_Problem statement_
Return the records below in full. Keep every word exact and skip the images.

________________

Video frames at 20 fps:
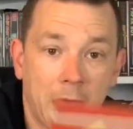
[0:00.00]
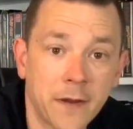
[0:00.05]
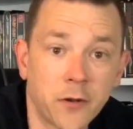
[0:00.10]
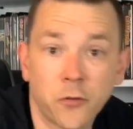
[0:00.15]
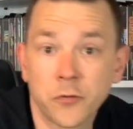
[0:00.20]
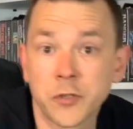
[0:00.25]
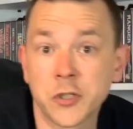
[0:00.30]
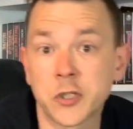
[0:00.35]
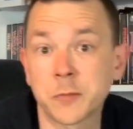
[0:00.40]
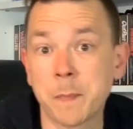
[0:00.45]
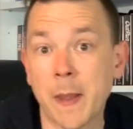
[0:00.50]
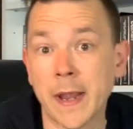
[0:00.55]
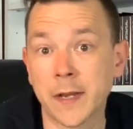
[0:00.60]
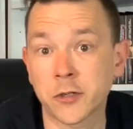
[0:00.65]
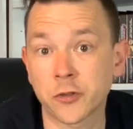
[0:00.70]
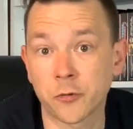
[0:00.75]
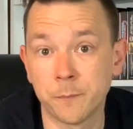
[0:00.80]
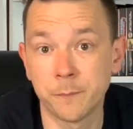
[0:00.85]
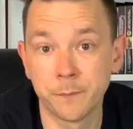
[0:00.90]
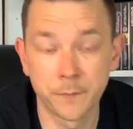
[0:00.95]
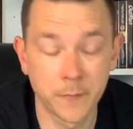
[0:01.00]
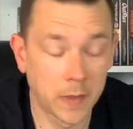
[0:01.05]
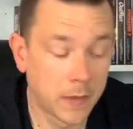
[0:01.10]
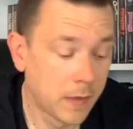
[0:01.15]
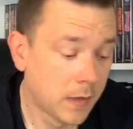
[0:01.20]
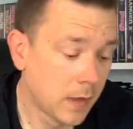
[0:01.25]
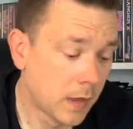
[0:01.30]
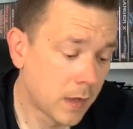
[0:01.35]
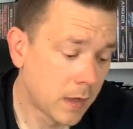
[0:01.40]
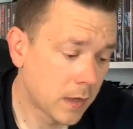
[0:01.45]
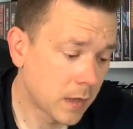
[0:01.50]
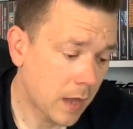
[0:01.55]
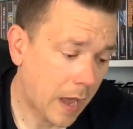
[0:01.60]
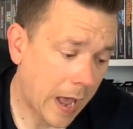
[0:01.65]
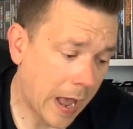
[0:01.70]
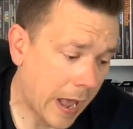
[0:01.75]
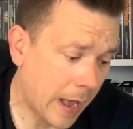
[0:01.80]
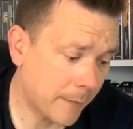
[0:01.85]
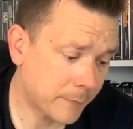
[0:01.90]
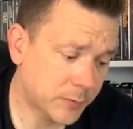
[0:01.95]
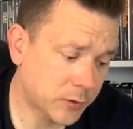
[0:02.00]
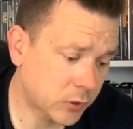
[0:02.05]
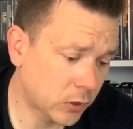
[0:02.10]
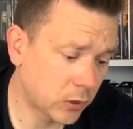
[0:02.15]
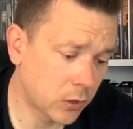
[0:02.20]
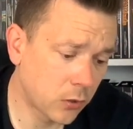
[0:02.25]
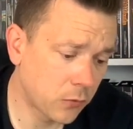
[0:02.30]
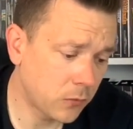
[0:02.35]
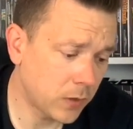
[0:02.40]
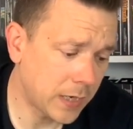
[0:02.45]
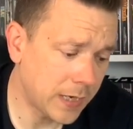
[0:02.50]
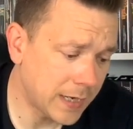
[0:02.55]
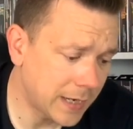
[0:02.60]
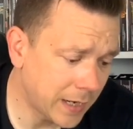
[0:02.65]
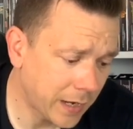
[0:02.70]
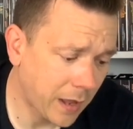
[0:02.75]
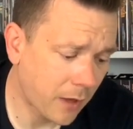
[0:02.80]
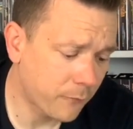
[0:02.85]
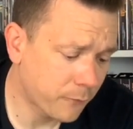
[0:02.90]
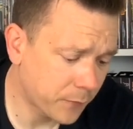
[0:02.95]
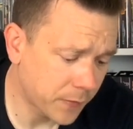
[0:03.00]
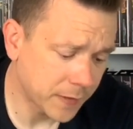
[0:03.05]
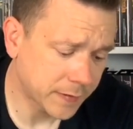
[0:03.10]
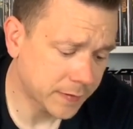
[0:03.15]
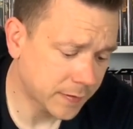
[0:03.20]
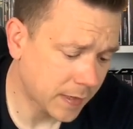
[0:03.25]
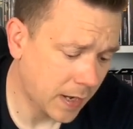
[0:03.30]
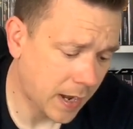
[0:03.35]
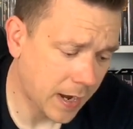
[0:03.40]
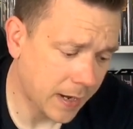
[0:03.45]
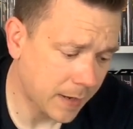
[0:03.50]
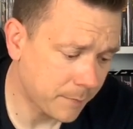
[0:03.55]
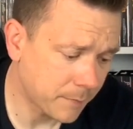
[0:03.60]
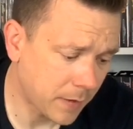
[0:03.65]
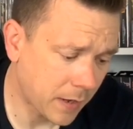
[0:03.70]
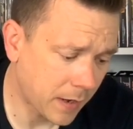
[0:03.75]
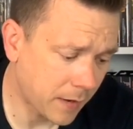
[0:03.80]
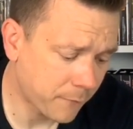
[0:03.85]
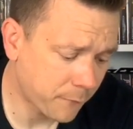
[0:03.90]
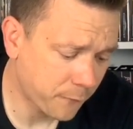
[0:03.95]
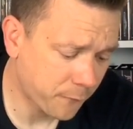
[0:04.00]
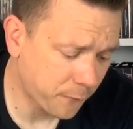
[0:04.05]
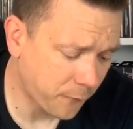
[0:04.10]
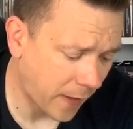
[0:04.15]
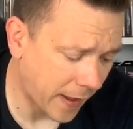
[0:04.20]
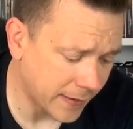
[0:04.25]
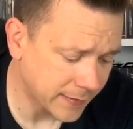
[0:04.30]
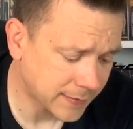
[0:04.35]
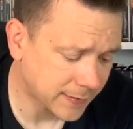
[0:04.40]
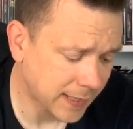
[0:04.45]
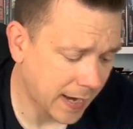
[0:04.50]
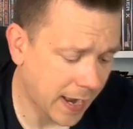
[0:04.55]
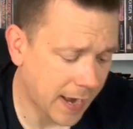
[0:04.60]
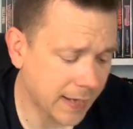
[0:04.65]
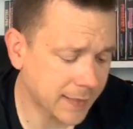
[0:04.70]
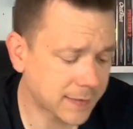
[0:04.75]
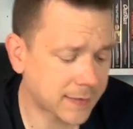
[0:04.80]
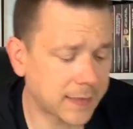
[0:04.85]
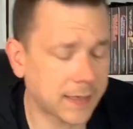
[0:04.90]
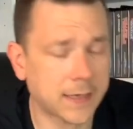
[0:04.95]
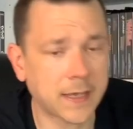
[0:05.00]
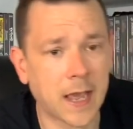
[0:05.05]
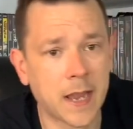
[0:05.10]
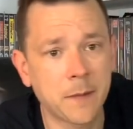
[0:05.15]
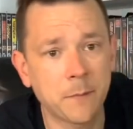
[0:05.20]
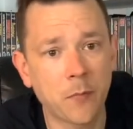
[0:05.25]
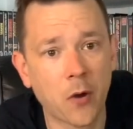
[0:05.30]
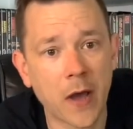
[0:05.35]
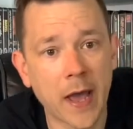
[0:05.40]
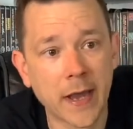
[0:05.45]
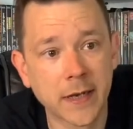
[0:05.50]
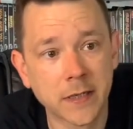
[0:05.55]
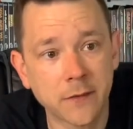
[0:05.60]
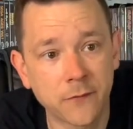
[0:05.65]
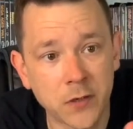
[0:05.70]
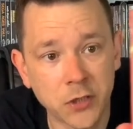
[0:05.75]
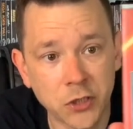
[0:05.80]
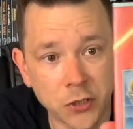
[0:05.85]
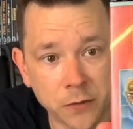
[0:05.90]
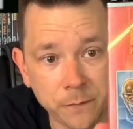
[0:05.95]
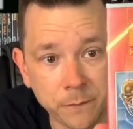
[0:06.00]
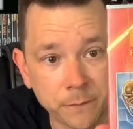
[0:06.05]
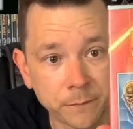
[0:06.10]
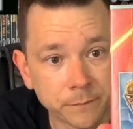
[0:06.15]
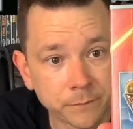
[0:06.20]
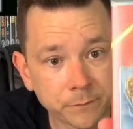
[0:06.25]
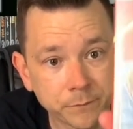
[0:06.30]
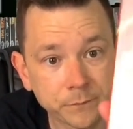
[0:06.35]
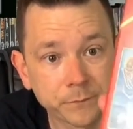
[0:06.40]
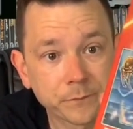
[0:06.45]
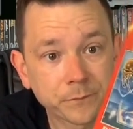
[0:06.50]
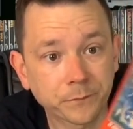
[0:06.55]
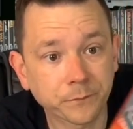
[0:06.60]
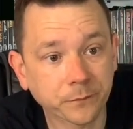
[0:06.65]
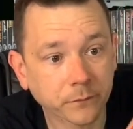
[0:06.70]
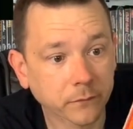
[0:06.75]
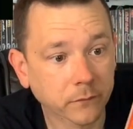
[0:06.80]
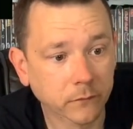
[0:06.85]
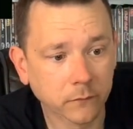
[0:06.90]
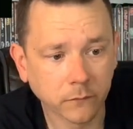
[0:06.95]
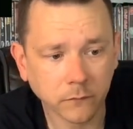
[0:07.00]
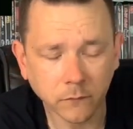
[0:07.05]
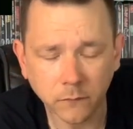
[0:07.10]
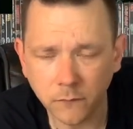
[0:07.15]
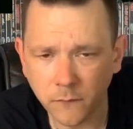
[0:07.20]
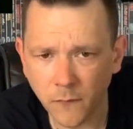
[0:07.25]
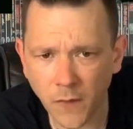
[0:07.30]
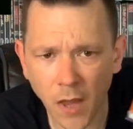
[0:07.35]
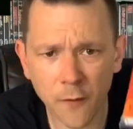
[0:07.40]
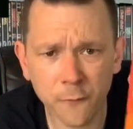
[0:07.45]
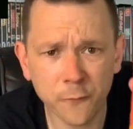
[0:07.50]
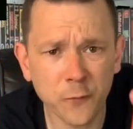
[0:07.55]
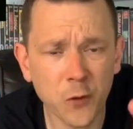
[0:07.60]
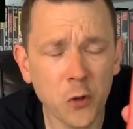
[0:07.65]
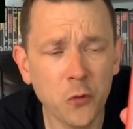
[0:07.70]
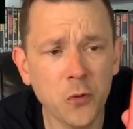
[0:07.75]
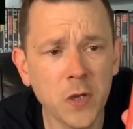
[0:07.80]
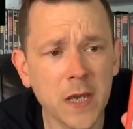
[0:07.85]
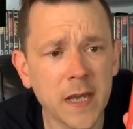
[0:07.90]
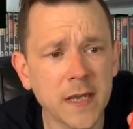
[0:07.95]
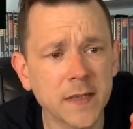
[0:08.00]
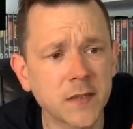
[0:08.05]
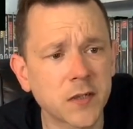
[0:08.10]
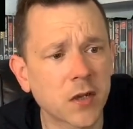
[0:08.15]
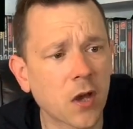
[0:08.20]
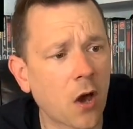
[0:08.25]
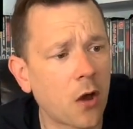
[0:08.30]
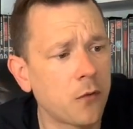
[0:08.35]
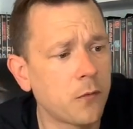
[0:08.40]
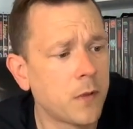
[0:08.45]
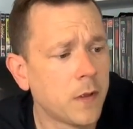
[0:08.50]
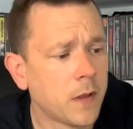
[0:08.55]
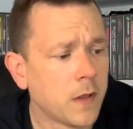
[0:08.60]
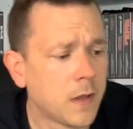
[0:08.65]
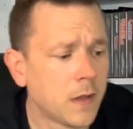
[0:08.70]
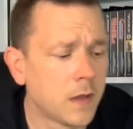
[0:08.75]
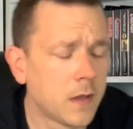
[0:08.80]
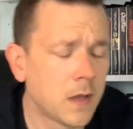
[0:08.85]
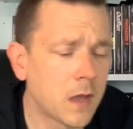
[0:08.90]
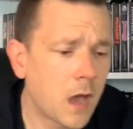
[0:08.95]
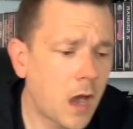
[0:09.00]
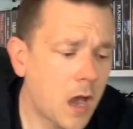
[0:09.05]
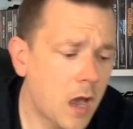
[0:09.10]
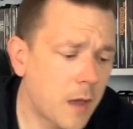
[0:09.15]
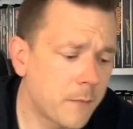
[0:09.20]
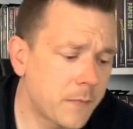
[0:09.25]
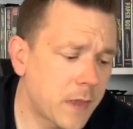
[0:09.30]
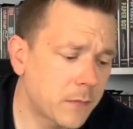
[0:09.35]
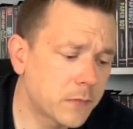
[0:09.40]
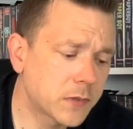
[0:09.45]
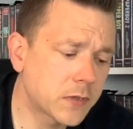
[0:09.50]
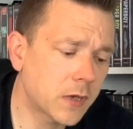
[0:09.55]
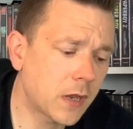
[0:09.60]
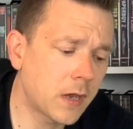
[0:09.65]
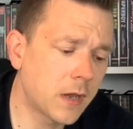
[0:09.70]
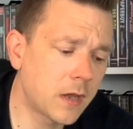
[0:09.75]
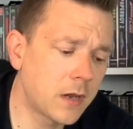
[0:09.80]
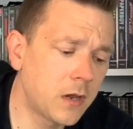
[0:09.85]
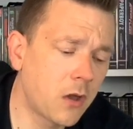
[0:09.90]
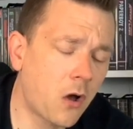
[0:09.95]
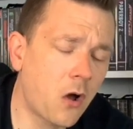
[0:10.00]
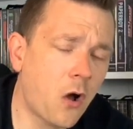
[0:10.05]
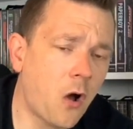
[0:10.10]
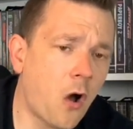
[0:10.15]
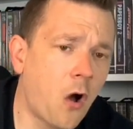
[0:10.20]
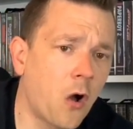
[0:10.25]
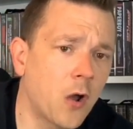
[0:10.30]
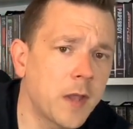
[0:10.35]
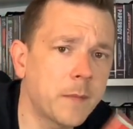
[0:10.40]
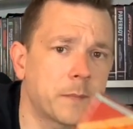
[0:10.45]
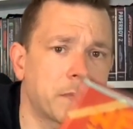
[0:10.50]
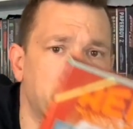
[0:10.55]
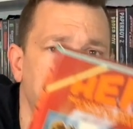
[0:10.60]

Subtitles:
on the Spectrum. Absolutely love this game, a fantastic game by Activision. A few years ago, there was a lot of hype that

________________

_Written answer_
Video frames at 20 fps:
[0:00.00]
[0:00.05]
[0:00.10]
[0:00.15]
[0:00.20]
[0:00.25]
[0:00.30]
[0:00.35]
[0:00.40]
[0:00.45]
[0:00.50]
[0:00.55]
[0:00.60]
[0:00.65]
[0:00.70]
[0:00.75]
[0:00.80]
[0:00.85]
[0:00.90]
[0:00.95]
[0:01.00]
[0:01.05]
[0:01.10]
[0:01.15]
[0:01.20]
[0:01.25]
[0:01.30]
[0:01.35]
[0:01.40]
[0:01.45]
[0:01.50]
[0:01.55]
[0:01.60]
[0:01.65]
[0:01.70]
[0:01.75]
[0:01.80]
[0:01.85]
[0:01.90]
[0:01.95]
[0:02.00]
[0:02.05]
[0:02.10]
[0:02.15]
[0:02.20]
[0:02.25]
[0:02.30]
[0:02.35]
[0:02.40]
[0:02.45]
[0:02.50]
[0:02.55]
[0:02.60]
[0:02.65]
[0:02.70]
[0:02.75]
[0:02.80]
[0:02.85]
[0:02.90]
[0:02.95]
[0:03.00]
[0:03.05]
[0:03.10]
[0:03.15]
[0:03.20]
[0:03.25]
[0:03.30]
[0:03.35]
[0:03.40]
[0:03.45]
[0:03.50]
[0:03.55]
[0:03.60]
[0:03.65]
[0:03.70]
[0:03.75]
[0:03.80]
[0:03.85]
[0:03.90]
[0:03.95]
[0:04.00]
[0:04.05]
[0:04.10]
[0:04.15]
[0:04.20]
[0:04.25]
[0:04.30]
[0:04.35]
[0:04.40]
[0:04.45]
[0:04.50]
[0:04.55]
[0:04.60]
[0:04.65]
[0:04.70]
[0:04.75]
[0:04.80]
[0:04.85]
[0:04.90]
[0:04.95]
[0:05.00]
[0:05.05]
[0:05.10]
[0:05.15]
[0:05.20]
[0:05.25]
[0:05.30]
[0:05.35]
[0:05.40]
[0:05.45]
[0:05.50]
[0:05.55]
[0:05.60]
[0:05.65]
[0:05.70]
[0:05.75]
[0:05.80]
[0:05.85]
[0:05.90]
[0:05.95]
[0:06.00]
[0:06.05]
[0:06.10]
[0:06.15]
[0:06.20]
[0:06.25]
[0:06.30]
[0:06.35]
[0:06.40]
[0:06.45]
[0:06.50]
[0:06.55]
[0:06.60]
[0:06.65]
[0:06.70]
[0:06.75]
[0:06.80]
[0:06.85]
[0:06.90]
[0:06.95]
[0:07.00]
[0:07.05]
[0:07.10]
[0:07.15]
[0:07.20]
[0:07.25]
[0:07.30]
[0:07.35]
[0:07.40]
[0:07.45]
[0:07.50]
[0:07.55]
[0:07.60]
[0:07.65]
[0:07.70]
[0:07.75]
[0:07.80]
[0:07.85]
[0:07.90]
[0:07.95]
[0:08.00]
[0:08.05]
[0:08.10]
[0:08.15]
[0:08.20]
[0:08.25]
[0:08.30]
[0:08.35]
[0:08.40]
[0:08.45]
[0:08.50]
[0:08.55]
[0:08.60]
[0:08.65]
[0:08.70]
[0:08.75]
[0:08.80]
[0:08.85]
[0:08.90]
[0:08.95]
[0:09.00]
[0:09.05]
[0:09.10]
[0:09.15]
[0:09.20]
[0:09.25]
[0:09.30]
[0:09.35]
[0:09.40]
[0:09.45]
[0:09.50]
[0:09.55]
[0:09.60]
[0:09.65]
[0:09.70]
[0:09.75]
[0:09.80]
[0:09.85]
[0:09.90]
[0:09.95]
[0:10.00]
[0:10.05]
[0:10.10]
[0:10.15]
[0:10.20]
[0:10.25]
[0:10.30]
[0:10.35]
[0:10.40]
[0:10.45]
[0:10.50]
[0:10.55]
[0:10.60]

Subtitles:
on the Spectrum. Absolutely love this game, a fantastic game by Activision. A few years ago, there was a lot of hype that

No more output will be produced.